■ Aim of the exercise:
Each record that follows should be repeated exactly, with no pictures carried over.

■ Records:
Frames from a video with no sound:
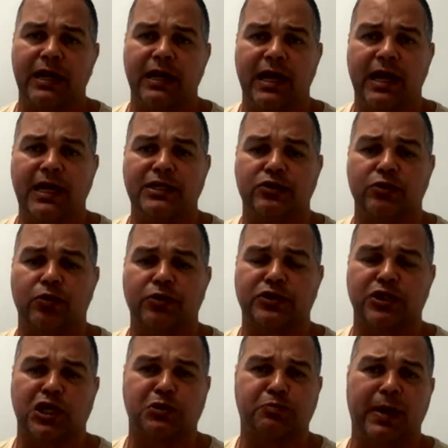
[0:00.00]
and he's
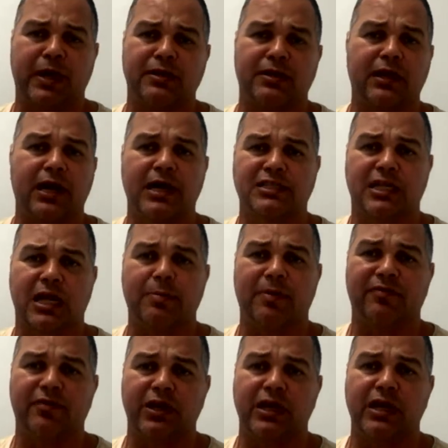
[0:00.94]
also spent the last
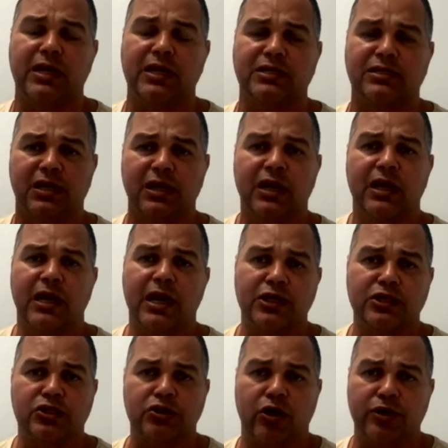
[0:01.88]
couple of years
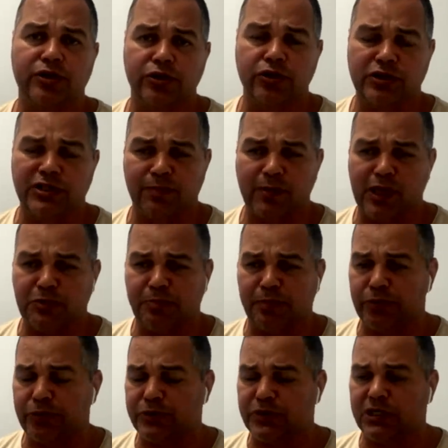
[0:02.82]
inside the New South
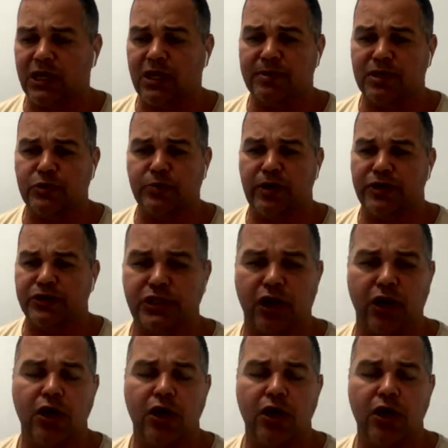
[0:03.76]
Wales Blues team well.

■ Reply to the exercise:
Frames from a video with no sound:
[0:00.00]
and he's
[0:00.94]
also spent the last
[0:01.88]
couple of years
[0:02.82]
inside the New South
[0:03.76]
Wales Blues team well.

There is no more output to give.